* _Try it_
Output all of the lines below exactly, and leave out each image.

* _Records for the exercise_
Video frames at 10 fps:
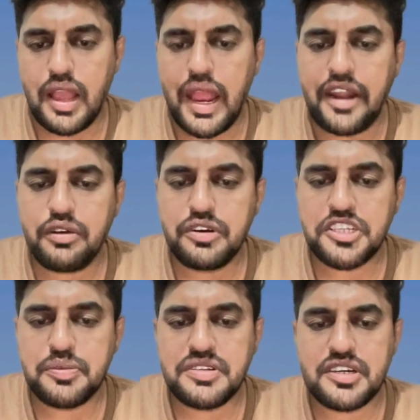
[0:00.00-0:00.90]
I had a good
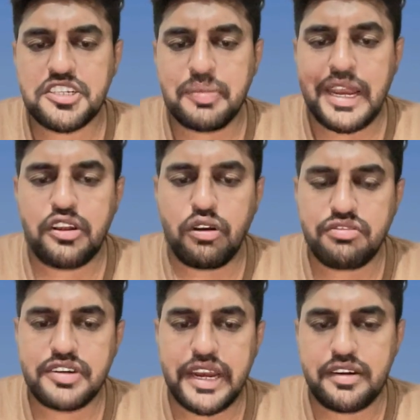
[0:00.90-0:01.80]
experience at a
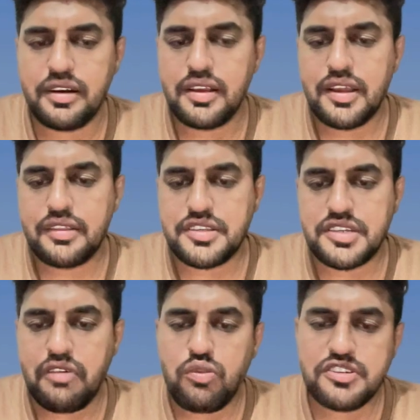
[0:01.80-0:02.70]
Smilekraftz Dental. The
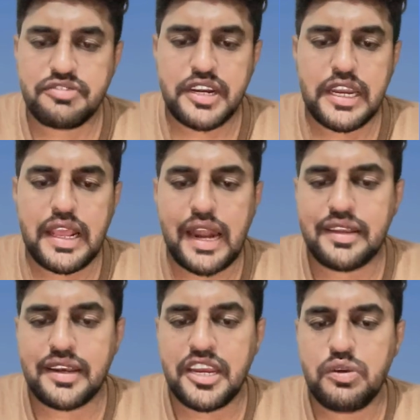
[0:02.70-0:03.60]
staff was friendly and
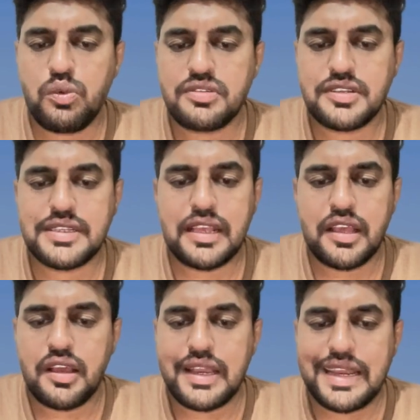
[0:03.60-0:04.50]
the clinic was
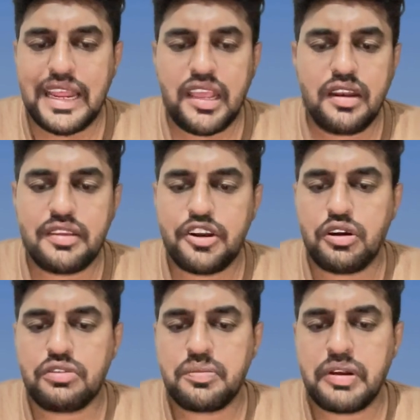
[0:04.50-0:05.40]
clean. The
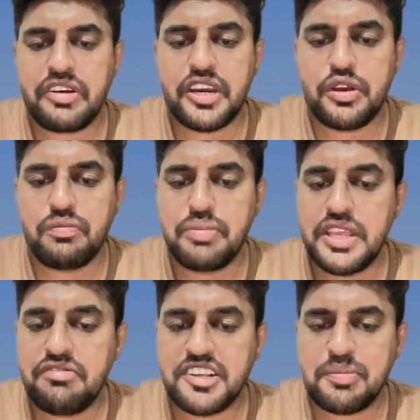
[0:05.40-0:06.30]
doctor provided a
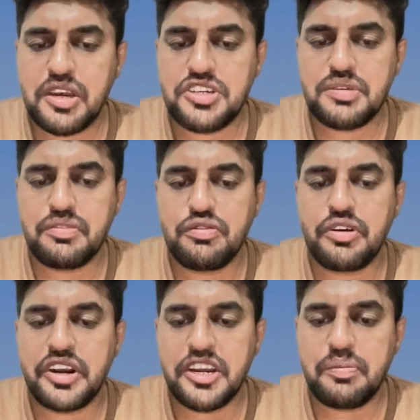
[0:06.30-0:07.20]
brief explanation
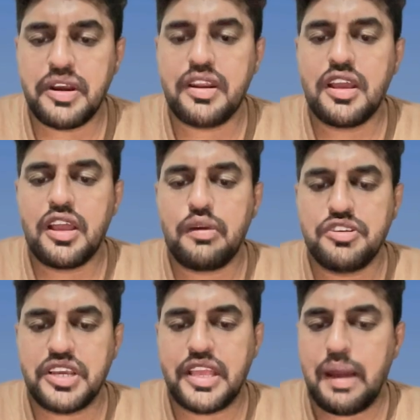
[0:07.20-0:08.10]
before treatment,
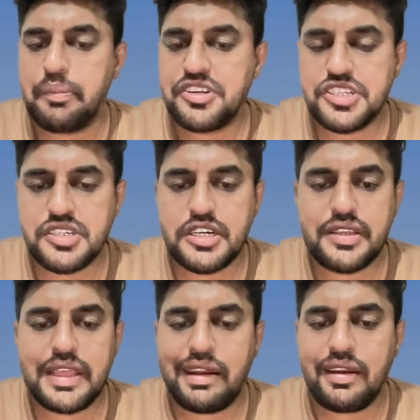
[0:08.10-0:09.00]
which I
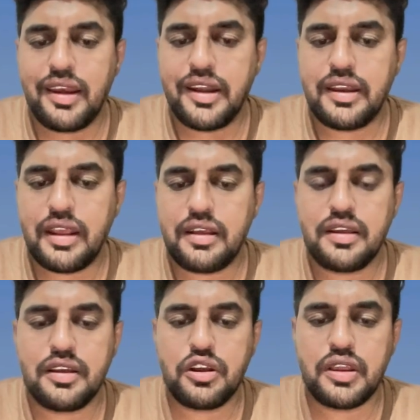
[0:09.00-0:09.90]
appreciated. They really take
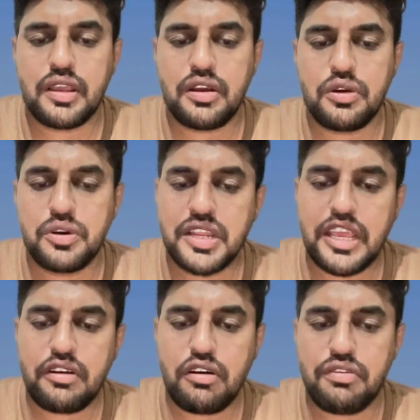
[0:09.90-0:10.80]
good
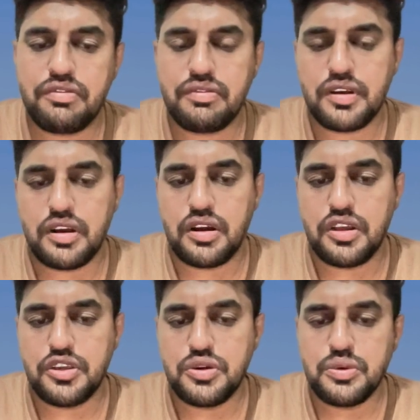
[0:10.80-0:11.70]
care of
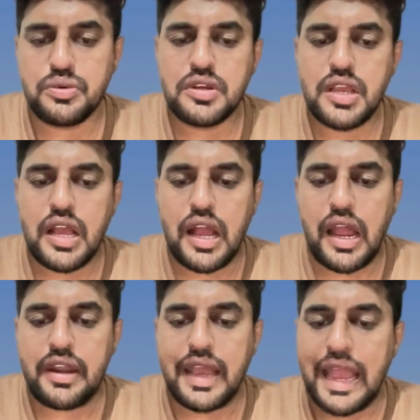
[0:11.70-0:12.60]
you,
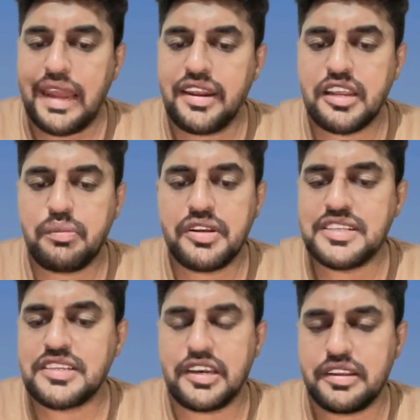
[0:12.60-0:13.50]
and I highly recommend
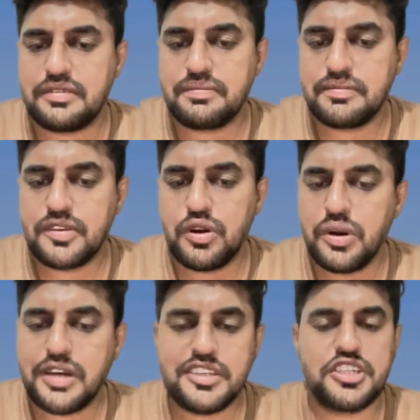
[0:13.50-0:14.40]
this clinic.
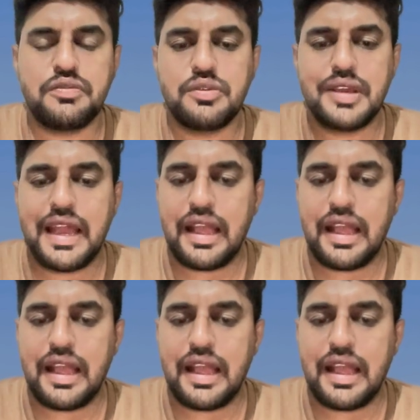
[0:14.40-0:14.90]
Look at this review.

* _Answer space_
Video frames at 10 fps:
[0:00.00-0:00.90]
I had a good
[0:00.90-0:01.80]
experience at a
[0:01.80-0:02.70]
Smilekraftz Dental. The
[0:02.70-0:03.60]
staff was friendly and
[0:03.60-0:04.50]
the clinic was
[0:04.50-0:05.40]
clean. The
[0:05.40-0:06.30]
doctor provided a
[0:06.30-0:07.20]
brief explanation
[0:07.20-0:08.10]
before treatment,
[0:08.10-0:09.00]
which I
[0:09.00-0:09.90]
appreciated. They really take
[0:09.90-0:10.80]
good
[0:10.80-0:11.70]
care of
[0:11.70-0:12.60]
you,
[0:12.60-0:13.50]
and I highly recommend
[0:13.50-0:14.40]
this clinic.
[0:14.40-0:14.90]
Look at this review.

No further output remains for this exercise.